### Task statement
Give back exactly the lines from the start of the listing to the line containing "[00:05:22.12]", inclusive, and nothing beyond them.
[Opening Records shown section]
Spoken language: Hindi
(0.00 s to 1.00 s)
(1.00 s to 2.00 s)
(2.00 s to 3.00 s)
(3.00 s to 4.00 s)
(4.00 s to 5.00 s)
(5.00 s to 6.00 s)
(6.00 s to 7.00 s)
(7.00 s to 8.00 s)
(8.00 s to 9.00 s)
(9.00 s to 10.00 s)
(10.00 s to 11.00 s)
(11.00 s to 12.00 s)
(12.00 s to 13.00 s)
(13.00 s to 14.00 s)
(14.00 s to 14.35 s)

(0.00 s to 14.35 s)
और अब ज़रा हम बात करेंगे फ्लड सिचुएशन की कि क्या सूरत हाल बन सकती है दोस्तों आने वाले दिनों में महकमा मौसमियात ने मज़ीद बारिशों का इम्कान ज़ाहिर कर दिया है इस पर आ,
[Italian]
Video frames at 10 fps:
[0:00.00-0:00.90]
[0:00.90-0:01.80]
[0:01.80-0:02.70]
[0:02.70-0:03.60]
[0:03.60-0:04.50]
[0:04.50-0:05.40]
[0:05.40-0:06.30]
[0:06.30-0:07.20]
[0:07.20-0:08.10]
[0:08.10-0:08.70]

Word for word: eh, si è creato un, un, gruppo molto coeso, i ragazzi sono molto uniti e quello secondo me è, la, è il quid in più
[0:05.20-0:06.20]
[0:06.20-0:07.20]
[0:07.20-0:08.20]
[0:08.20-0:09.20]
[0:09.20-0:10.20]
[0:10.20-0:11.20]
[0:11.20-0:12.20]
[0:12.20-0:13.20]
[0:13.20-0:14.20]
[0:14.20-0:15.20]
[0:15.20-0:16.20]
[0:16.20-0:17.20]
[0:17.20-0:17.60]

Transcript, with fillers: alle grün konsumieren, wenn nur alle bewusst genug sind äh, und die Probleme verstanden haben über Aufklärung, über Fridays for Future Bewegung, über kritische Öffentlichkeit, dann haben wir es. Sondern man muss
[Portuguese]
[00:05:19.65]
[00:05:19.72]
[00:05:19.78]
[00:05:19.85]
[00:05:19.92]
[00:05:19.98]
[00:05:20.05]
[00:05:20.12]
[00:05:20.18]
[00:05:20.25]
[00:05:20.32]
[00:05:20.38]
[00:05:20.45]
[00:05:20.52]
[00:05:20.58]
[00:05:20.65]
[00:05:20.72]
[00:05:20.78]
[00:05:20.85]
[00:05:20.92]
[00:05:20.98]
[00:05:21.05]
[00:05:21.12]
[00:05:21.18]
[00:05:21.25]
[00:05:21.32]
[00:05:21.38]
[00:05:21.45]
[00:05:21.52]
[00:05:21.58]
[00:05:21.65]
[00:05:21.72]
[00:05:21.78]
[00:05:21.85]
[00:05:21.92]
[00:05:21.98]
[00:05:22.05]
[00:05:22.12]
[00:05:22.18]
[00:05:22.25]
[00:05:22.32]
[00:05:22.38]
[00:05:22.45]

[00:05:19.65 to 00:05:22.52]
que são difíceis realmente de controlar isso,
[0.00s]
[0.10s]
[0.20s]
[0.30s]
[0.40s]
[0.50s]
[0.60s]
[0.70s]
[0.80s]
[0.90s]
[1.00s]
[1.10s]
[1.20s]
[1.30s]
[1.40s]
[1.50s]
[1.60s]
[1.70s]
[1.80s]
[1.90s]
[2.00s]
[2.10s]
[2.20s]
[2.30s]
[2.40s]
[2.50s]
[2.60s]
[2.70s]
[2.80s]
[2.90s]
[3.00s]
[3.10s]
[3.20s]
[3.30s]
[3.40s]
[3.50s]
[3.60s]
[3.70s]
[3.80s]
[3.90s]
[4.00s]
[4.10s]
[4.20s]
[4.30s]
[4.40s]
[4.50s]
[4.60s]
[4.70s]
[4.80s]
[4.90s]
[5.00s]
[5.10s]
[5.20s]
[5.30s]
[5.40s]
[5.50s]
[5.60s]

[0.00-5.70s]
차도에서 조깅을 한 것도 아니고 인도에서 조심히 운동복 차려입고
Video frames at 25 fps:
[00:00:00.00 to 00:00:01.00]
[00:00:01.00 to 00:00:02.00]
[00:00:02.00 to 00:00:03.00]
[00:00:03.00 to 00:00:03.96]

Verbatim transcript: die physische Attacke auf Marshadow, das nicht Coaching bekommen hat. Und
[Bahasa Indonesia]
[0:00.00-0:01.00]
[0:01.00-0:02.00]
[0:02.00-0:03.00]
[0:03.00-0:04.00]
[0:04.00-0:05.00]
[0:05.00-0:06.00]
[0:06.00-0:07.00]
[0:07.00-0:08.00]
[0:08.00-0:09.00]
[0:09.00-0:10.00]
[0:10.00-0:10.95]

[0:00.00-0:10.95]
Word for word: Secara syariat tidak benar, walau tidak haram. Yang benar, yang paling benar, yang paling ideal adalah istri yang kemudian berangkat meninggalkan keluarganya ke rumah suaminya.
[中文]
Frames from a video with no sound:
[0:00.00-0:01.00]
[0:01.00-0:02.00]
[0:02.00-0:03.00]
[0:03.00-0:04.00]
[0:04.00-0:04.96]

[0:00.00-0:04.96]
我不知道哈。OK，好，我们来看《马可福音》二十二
[Closing Records shown section]
### Result of the task
Spoken language: Hindi
(0.00 s to 1.00 s)
(1.00 s to 2.00 s)
(2.00 s to 3.00 s)
(3.00 s to 4.00 s)
(4.00 s to 5.00 s)
(5.00 s to 6.00 s)
(6.00 s to 7.00 s)
(7.00 s to 8.00 s)
(8.00 s to 9.00 s)
(9.00 s to 10.00 s)
(10.00 s to 11.00 s)
(11.00 s to 12.00 s)
(12.00 s to 13.00 s)
(13.00 s to 14.00 s)
(14.00 s to 14.35 s)

(0.00 s to 14.35 s)
और अब ज़रा हम बात करेंगे फ्लड सिचुएशन की कि क्या सूरत हाल बन सकती है दोस्तों आने वाले दिनों में महकमा मौसमियात ने मज़ीद बारिशों का इम्कान ज़ाहिर कर दिया है इस पर आ,
[Italian]
Video frames at 10 fps:
[0:00.00-0:00.90]
[0:00.90-0:01.80]
[0:01.80-0:02.70]
[0:02.70-0:03.60]
[0:03.60-0:04.50]
[0:04.50-0:05.40]
[0:05.40-0:06.30]
[0:06.30-0:07.20]
[0:07.20-0:08.10]
[0:08.10-0:08.70]

Word for word: eh, si è creato un, un, gruppo molto coeso, i ragazzi sono molto uniti e quello secondo me è, la, è il quid in più
[0:05.20-0:06.20]
[0:06.20-0:07.20]
[0:07.20-0:08.20]
[0:08.20-0:09.20]
[0:09.20-0:10.20]
[0:10.20-0:11.20]
[0:11.20-0:12.20]
[0:12.20-0:13.20]
[0:13.20-0:14.20]
[0:14.20-0:15.20]
[0:15.20-0:16.20]
[0:16.20-0:17.20]
[0:17.20-0:17.60]

Transcript, with fillers: alle grün konsumieren, wenn nur alle bewusst genug sind äh, und die Probleme verstanden haben über Aufklärung, über Fridays for Future Bewegung, über kritische Öffentlichkeit, dann haben wir es. Sondern man muss
[Portuguese]
[00:05:19.65]
[00:05:19.72]
[00:05:19.78]
[00:05:19.85]
[00:05:19.92]
[00:05:19.98]
[00:05:20.05]
[00:05:20.12]
[00:05:20.18]
[00:05:20.25]
[00:05:20.32]
[00:05:20.38]
[00:05:20.45]
[00:05:20.52]
[00:05:20.58]
[00:05:20.65]
[00:05:20.72]
[00:05:20.78]
[00:05:20.85]
[00:05:20.92]
[00:05:20.98]
[00:05:21.05]
[00:05:21.12]
[00:05:21.18]
[00:05:21.25]
[00:05:21.32]
[00:05:21.38]
[00:05:21.45]
[00:05:21.52]
[00:05:21.58]
[00:05:21.65]
[00:05:21.72]
[00:05:21.78]
[00:05:21.85]
[00:05:21.92]
[00:05:21.98]
[00:05:22.05]
[00:05:22.12]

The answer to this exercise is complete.